— WHAT IS NEEDED —
Records follow. Print exactly the lines from the one that has "[1:07:07.06]" through the one that has "[1:07:08.51]", inclusive, and omit the pictures.

###

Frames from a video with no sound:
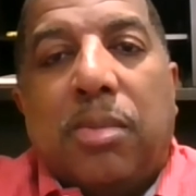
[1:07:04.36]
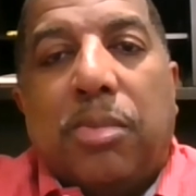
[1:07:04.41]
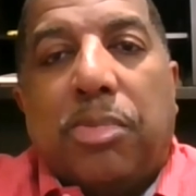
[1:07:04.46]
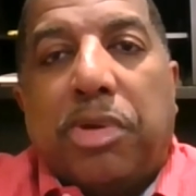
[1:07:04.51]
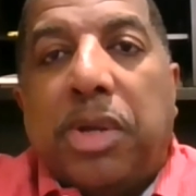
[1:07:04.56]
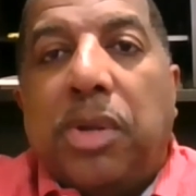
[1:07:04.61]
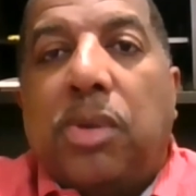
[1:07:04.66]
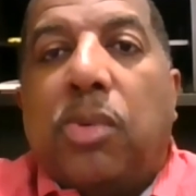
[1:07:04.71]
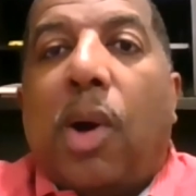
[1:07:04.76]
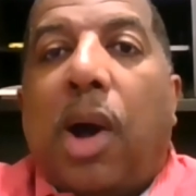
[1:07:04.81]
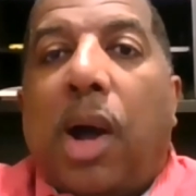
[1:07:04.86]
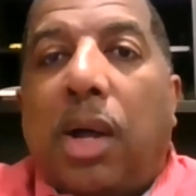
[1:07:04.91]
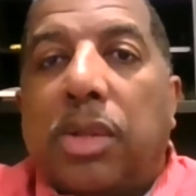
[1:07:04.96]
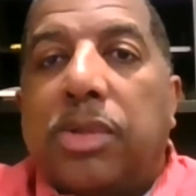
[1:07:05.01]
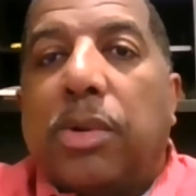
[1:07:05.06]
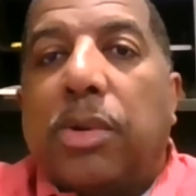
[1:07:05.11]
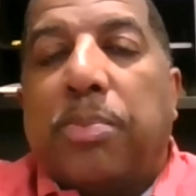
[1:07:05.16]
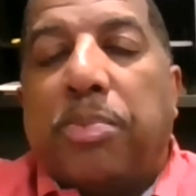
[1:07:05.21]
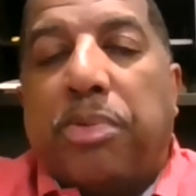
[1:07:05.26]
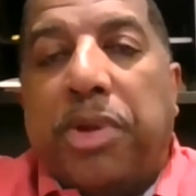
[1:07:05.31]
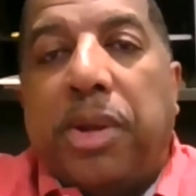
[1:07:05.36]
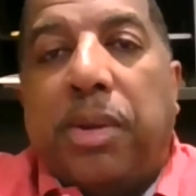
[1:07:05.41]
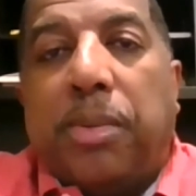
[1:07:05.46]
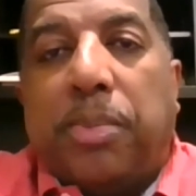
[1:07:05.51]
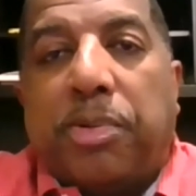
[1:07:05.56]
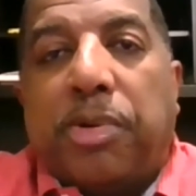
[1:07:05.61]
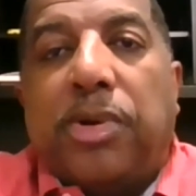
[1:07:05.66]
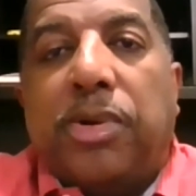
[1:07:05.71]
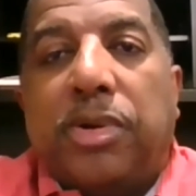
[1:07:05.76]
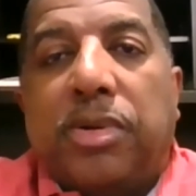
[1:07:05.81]
pre-qualified or
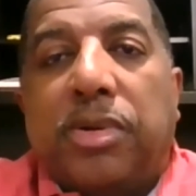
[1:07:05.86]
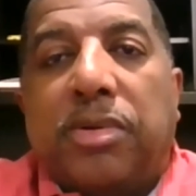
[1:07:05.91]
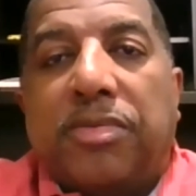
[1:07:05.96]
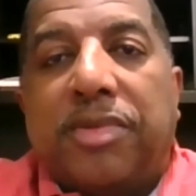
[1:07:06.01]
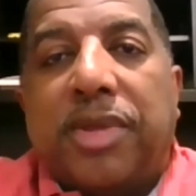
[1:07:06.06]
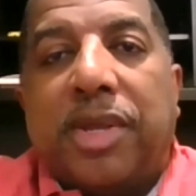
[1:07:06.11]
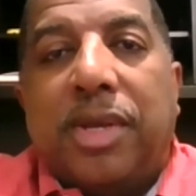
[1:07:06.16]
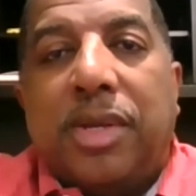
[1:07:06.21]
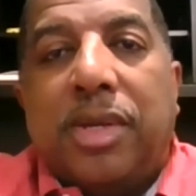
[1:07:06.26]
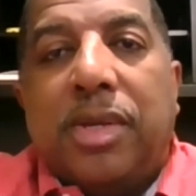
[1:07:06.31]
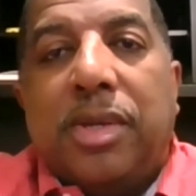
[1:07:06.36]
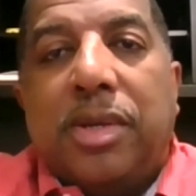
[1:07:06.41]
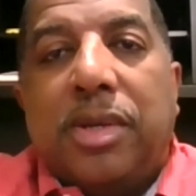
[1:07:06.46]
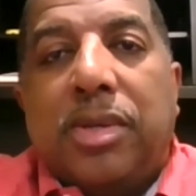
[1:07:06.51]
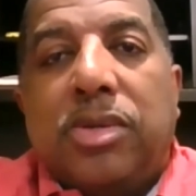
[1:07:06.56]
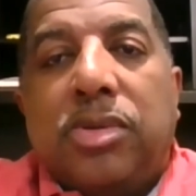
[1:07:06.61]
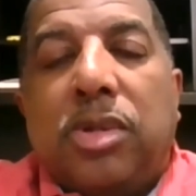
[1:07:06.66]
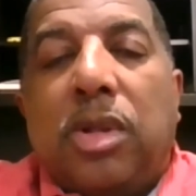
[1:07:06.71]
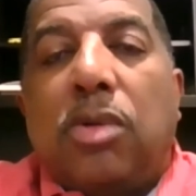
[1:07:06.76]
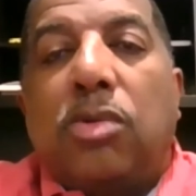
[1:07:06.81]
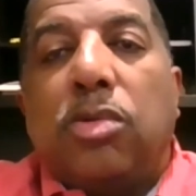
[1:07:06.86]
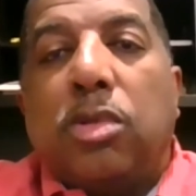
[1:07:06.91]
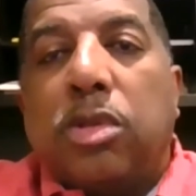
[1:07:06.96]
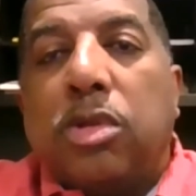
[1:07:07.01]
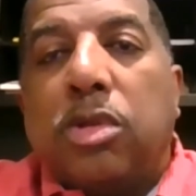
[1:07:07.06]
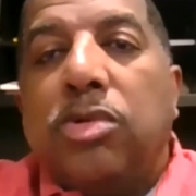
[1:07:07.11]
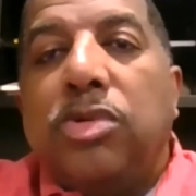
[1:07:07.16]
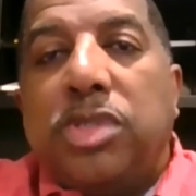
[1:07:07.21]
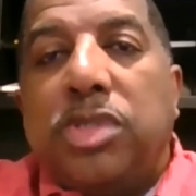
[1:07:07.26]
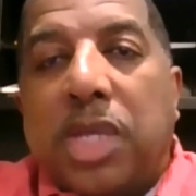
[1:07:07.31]
pre-approved, you don't
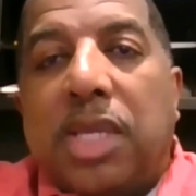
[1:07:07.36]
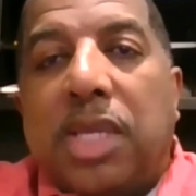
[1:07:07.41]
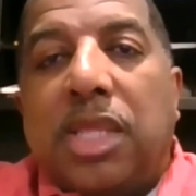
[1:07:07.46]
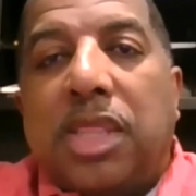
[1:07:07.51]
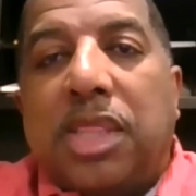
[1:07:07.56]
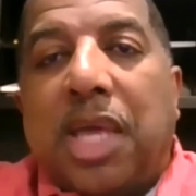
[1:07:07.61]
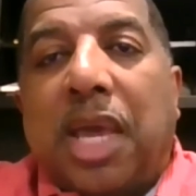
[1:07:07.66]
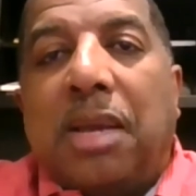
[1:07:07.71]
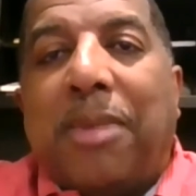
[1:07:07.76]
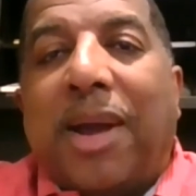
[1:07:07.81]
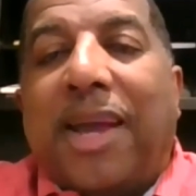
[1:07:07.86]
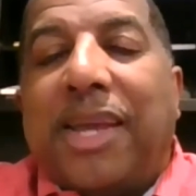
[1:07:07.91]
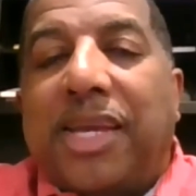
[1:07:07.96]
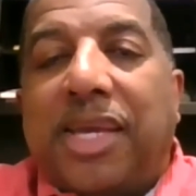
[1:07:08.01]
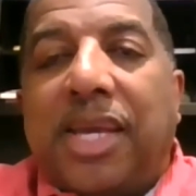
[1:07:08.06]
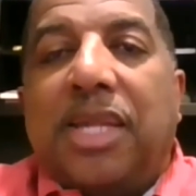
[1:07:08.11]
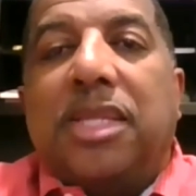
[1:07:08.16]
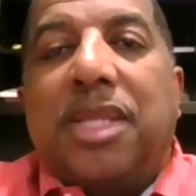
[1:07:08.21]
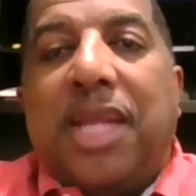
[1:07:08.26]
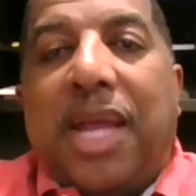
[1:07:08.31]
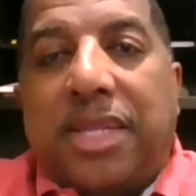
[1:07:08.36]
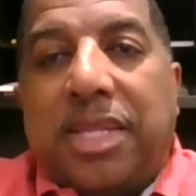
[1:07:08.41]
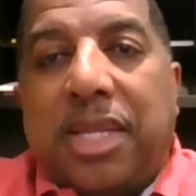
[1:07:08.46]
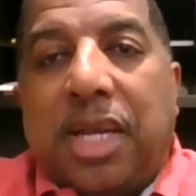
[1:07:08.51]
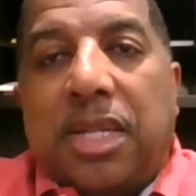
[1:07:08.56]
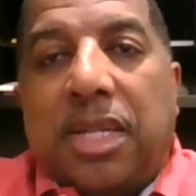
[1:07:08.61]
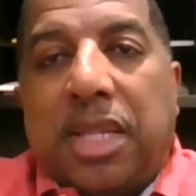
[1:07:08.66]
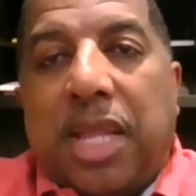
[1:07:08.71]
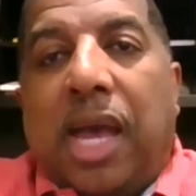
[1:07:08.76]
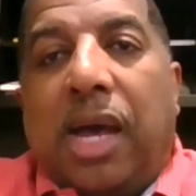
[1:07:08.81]
lose anything by getting that
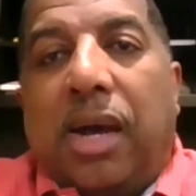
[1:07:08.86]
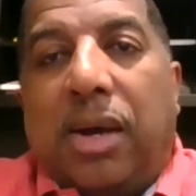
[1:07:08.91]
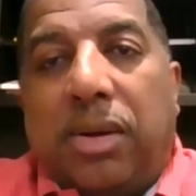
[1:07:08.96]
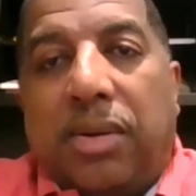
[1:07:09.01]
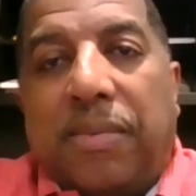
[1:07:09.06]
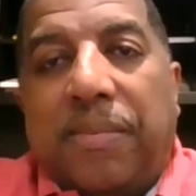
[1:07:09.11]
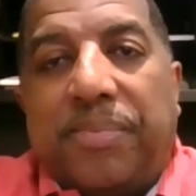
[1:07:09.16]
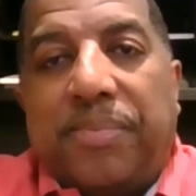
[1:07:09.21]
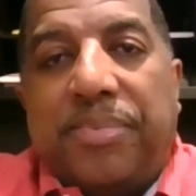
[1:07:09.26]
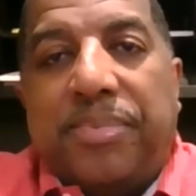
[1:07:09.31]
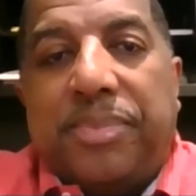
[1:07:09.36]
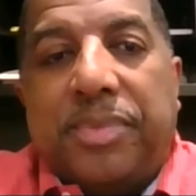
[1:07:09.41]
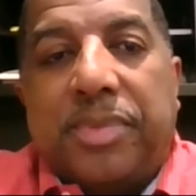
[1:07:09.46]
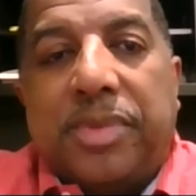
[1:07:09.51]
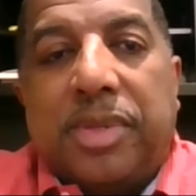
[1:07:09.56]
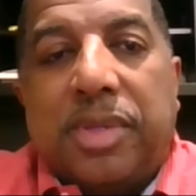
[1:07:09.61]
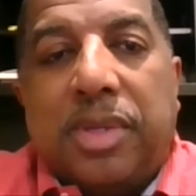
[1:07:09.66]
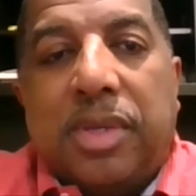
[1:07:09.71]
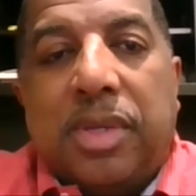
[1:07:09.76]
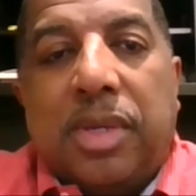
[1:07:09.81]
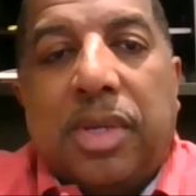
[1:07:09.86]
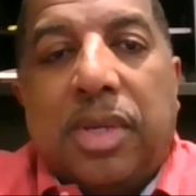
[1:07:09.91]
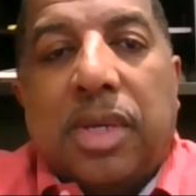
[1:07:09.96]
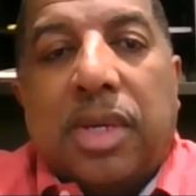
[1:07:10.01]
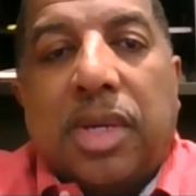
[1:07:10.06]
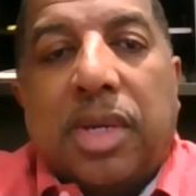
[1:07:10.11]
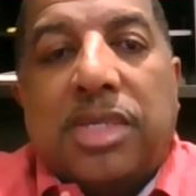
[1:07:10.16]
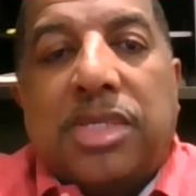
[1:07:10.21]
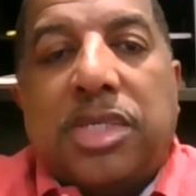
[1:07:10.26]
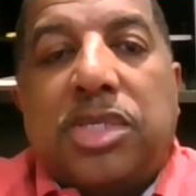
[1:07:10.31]
done now,
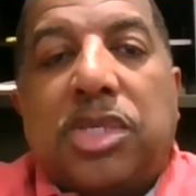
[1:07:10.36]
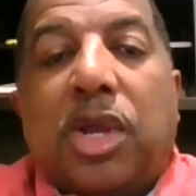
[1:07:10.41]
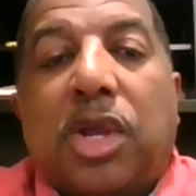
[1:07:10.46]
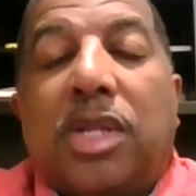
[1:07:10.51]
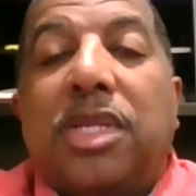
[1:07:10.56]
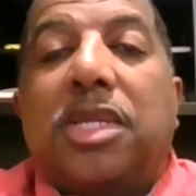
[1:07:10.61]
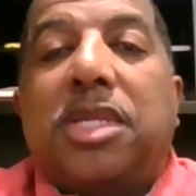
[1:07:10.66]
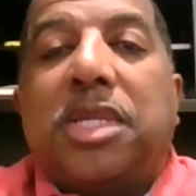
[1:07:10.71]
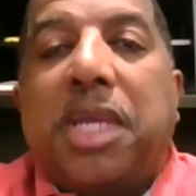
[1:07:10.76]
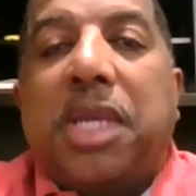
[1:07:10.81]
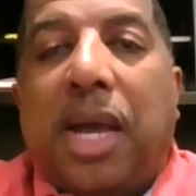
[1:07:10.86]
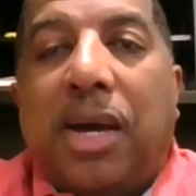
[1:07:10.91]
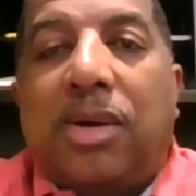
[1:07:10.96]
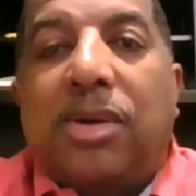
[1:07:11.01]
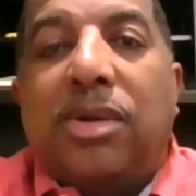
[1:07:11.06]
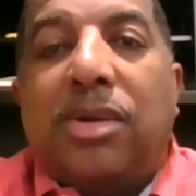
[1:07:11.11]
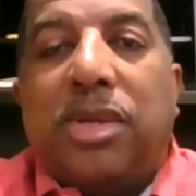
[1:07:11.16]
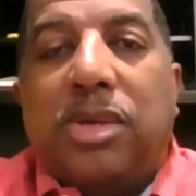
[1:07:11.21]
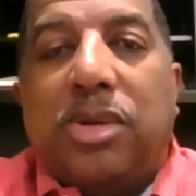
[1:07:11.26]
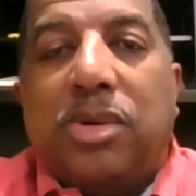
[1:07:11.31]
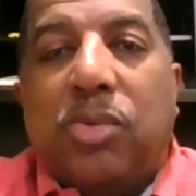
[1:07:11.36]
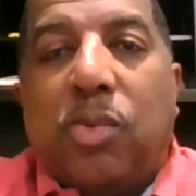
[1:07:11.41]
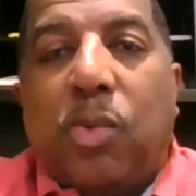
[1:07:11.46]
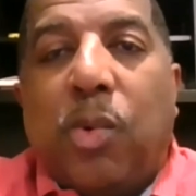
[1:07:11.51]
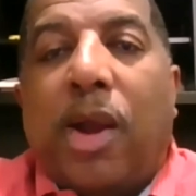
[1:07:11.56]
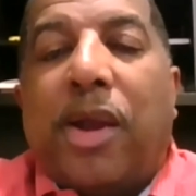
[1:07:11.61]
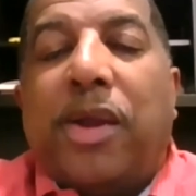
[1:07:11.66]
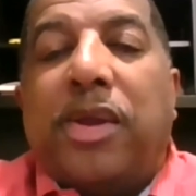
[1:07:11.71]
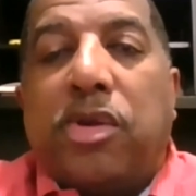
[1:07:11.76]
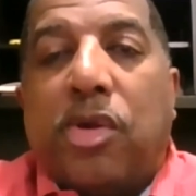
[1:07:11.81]
because it's going to tell you
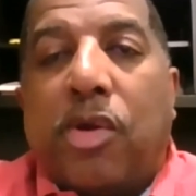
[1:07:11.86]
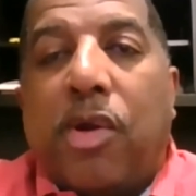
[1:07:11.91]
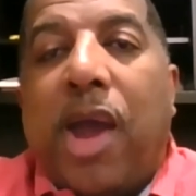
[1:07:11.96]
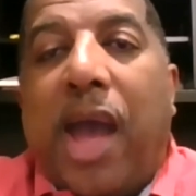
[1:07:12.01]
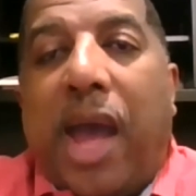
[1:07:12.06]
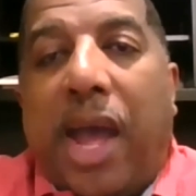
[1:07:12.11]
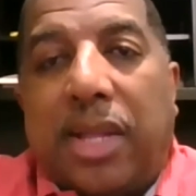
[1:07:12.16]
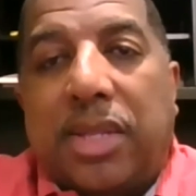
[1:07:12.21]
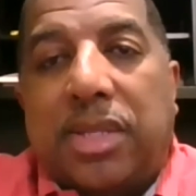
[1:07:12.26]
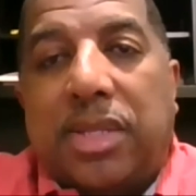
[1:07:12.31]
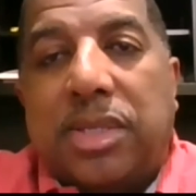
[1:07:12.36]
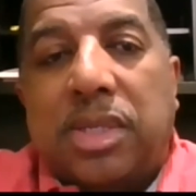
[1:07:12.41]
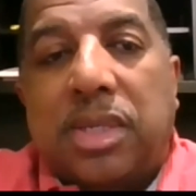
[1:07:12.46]
where you're at.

###

— RESPONSE AREA —
[1:07:07.06]
[1:07:07.11]
[1:07:07.16]
[1:07:07.21]
[1:07:07.26]
[1:07:07.31]
pre-approved, you don't
[1:07:07.36]
[1:07:07.41]
[1:07:07.46]
[1:07:07.51]
[1:07:07.56]
[1:07:07.61]
[1:07:07.66]
[1:07:07.71]
[1:07:07.76]
[1:07:07.81]
[1:07:07.86]
[1:07:07.91]
[1:07:07.96]
[1:07:08.01]
[1:07:08.06]
[1:07:08.11]
[1:07:08.16]
[1:07:08.21]
[1:07:08.26]
[1:07:08.31]
[1:07:08.36]
[1:07:08.41]
[1:07:08.46]
[1:07:08.51]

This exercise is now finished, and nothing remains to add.